Fondsprofessionell hat das Urteil dokumentiert und mit einem anwaltlichen Kommentar versehen. Die Richter erkannten unter dem Az. I-20 U 145/18, dass von Seiten des Beraters nicht sichergestellt werden muss, dass die Fragen zum Gesundheitszustand und Vorerkrankungen wahrheitsgemäß beantwortet werden. Vorausgegangen war dem Urteil ein Rechtsstreit zwischen einem Versicherungsnehmer und dessen Berater. Der Versicherte hatte seine Police verloren, da er weder den Verlust seiner Milz noch eine Schwerbehinderung sowie eine Erkrankung am rechten Auge angegeben hatte. Die Richter entschieden jedoch, dass kein Schadenersatzanspruch existiert. Ausschlaggebend sind die §§ 63 sowie 60 und 61 gemäß denen nicht der Vertreter in der Pflicht gewesen wäre, sondern die Versicherung.
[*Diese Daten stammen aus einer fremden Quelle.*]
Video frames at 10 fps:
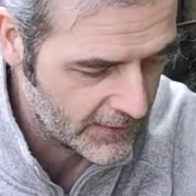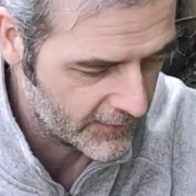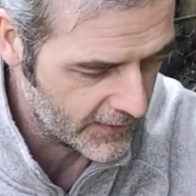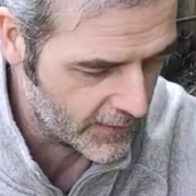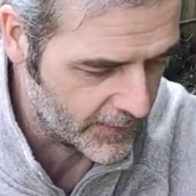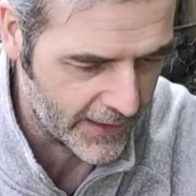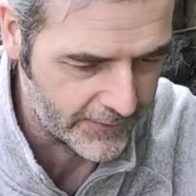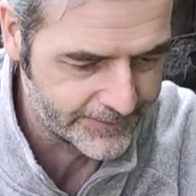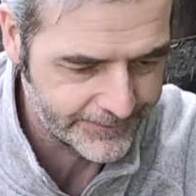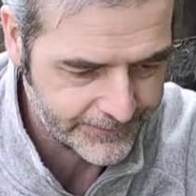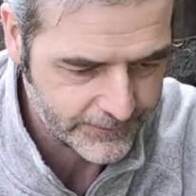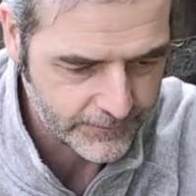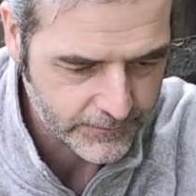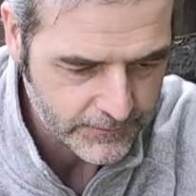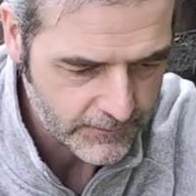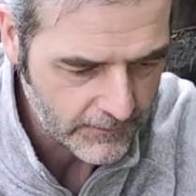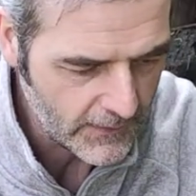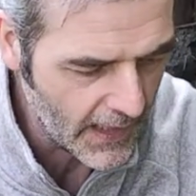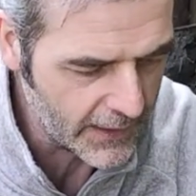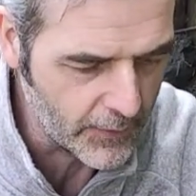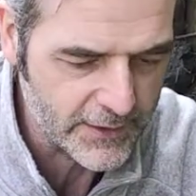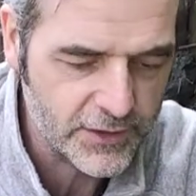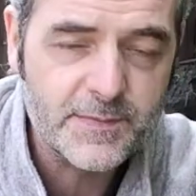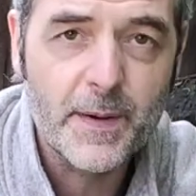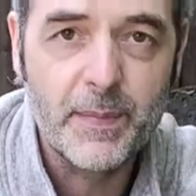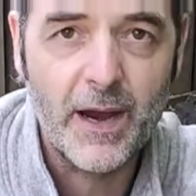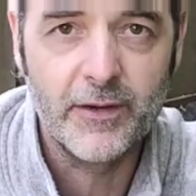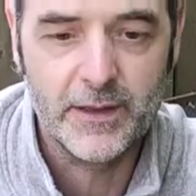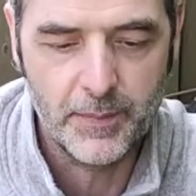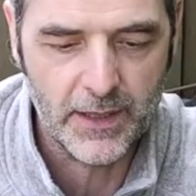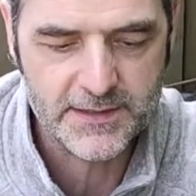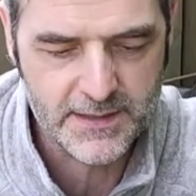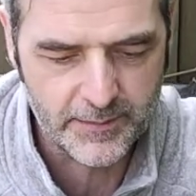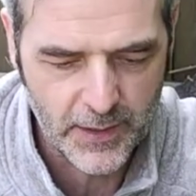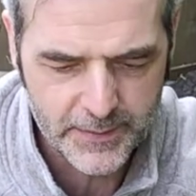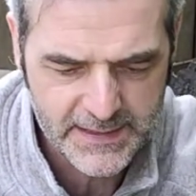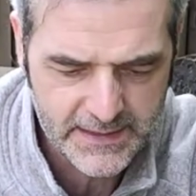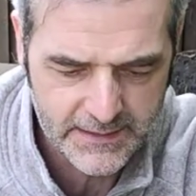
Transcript: So there we go. Anyway, just preparing the pots at the moment.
Selbst wenn es zuträfe, dass der Versicherungsvertreter „den Passus zu den möglichen Folgen einer nicht vollständigen und wahrheitsgemäßen Beantwortung der Gesundheitsfragen“ nicht vorgelesen habe, entstünde hieraus kein Anspruch auf Schadenersatz. Der Grund liegt in den ohnehin unvollständig beantworteten Fragen bei Abschluss des Vertrags, die zu einer Nachfrage durch den Versicherer hätten führen müssen.

Hinzu kommt, dass der Versicherungsnehmer hinsichtlich einer Pflichtverletzung in der Beweislast steht und nicht genau sagen konnte, ob er zu seinem Gesundheitszustand befragt oder dieser thematisiert wurde.